Riguardando le vecchie puntate di Exposé ne trovo una, uscita nell’ottobre 2007, in cui si parlava di una possibile interfaccia progettata da Apple per le automobili. Non si seppe mai in cosa consistesse veramente. Del progetto, ancora in fase embrionale, non si sentì più parlare.

Eppure, pensate a come avrebbe potuto essere il mondo oggi se Apple fosse andata avanti. Purtroppo, dopo ciò che accadde nel 2017 con le auto che usavano sistemi operativi Microsoft, l’applicazione dell’informatica sui veicoli subì una forte battuta d’arresto, e in definitiva causò la morte stessa dell’automobile. Per fortuna, le nostre metropolitane a levitazione sono guidate da sistemi basati su Linux. Non saranno Mac, ma almeno sappiamo di viaggiare sicuri.

Altri duecento fa

Altri duecento numeri prima, quando nasceva Macworld Italia nel 1991, la Apple era una società in crisi, senza idee e senza un vero leader. Un’eventuale Exposé all’epoca si sarebbe dovuta accontentare delle voci riguardanti l’uscita di un nuovo cassone grigino invece che beige. In realtà non mancavano le idee: per esempio nel 1992 Apple creava OpenDoc, una tecnologia rivoluzionaria che svincolava il documento delle applicazioni. Sfumò tutto nel nulla, come sfumò nel nulla il fantasmagorico sistema operativo Copland che avrebbe dovuto prendere il posto del System 7. Mancava, forse, la grinta o la leadership capace di trasformare le idee in realtà. Ma fu un bene, in un certo senso, perché il fallimento di Copland costrinse Apple a comprare un sistema operativo da terze parti, così acquisto Next, e tornò Steve Jobs.

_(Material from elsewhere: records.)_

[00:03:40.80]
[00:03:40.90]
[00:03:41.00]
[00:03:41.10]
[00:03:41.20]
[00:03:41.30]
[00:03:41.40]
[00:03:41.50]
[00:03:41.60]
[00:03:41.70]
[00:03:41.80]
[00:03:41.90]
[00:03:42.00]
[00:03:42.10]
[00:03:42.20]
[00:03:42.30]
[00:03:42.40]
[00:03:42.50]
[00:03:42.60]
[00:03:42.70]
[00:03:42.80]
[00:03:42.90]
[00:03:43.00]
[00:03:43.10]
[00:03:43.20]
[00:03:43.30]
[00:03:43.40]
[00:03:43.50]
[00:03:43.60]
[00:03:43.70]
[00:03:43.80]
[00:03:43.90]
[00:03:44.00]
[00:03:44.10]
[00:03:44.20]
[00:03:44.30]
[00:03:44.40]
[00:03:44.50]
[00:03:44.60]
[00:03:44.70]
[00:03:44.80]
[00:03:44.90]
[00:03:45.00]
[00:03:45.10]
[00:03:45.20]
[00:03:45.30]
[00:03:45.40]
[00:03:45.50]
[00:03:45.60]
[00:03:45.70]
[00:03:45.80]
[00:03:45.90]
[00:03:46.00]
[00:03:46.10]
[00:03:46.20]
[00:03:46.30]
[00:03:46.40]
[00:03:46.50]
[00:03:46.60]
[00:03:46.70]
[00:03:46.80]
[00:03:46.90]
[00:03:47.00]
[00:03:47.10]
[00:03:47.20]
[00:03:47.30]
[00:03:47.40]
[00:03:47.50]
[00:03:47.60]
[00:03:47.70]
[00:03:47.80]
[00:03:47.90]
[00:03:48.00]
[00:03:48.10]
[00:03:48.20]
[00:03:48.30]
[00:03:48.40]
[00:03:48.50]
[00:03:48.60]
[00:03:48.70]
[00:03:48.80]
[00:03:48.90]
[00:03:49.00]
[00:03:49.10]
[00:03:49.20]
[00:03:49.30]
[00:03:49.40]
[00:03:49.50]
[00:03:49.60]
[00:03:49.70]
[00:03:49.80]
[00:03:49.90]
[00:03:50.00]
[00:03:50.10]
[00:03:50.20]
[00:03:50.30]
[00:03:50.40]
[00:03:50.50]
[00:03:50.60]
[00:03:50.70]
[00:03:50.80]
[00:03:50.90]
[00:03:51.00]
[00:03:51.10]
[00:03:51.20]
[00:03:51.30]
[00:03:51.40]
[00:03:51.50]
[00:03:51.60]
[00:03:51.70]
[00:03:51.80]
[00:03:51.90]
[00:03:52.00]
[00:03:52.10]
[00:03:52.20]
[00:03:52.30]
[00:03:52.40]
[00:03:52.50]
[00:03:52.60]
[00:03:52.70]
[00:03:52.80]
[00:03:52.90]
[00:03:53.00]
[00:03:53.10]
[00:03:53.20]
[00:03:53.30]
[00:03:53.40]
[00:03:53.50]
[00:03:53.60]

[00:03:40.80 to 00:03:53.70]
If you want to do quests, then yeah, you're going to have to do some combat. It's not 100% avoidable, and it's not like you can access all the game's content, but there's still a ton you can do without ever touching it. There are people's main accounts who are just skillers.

Tutto cambiò con l’arrivo di Steve, per fortuna. Certo, Apple ebbe un momento difficile nel 2022 quando Jobs sparì dalla circolazione per alcuni mesi. Stava male da tempo, e si temeva il peggio. Ne abbiamo parlato anche nella nostra rubrica, dando come sempre voce anche ai rumors più strampalati. Qualcuno disse persino che era stato rapito dagli alieni. Come se quei simpatici esseri potessero fare azioni così sgarbate.

Poi, quando all’inizio del 2023 la rediviva MacWorld Expo Online venne aperta dal keynote del nuovo iJobs, il costrutto basato sull’upload della personalità di Steve caricata in una rete di MacPro a Cupertino, le azioni schizzarono di nuovo alle stelle e tutti fummo certi, in quel momento, che la stella della Apple non sarebbe più tramontata.


Silvio Sosio cura la rivista Exposé da 239 numeri, e ciononostante riesce sempre a trovare qualcosa di nuovo da dire: tutto merito dell’upgrade cerebrale che ha installato l’anno scorso. Lo consiglia a tutti.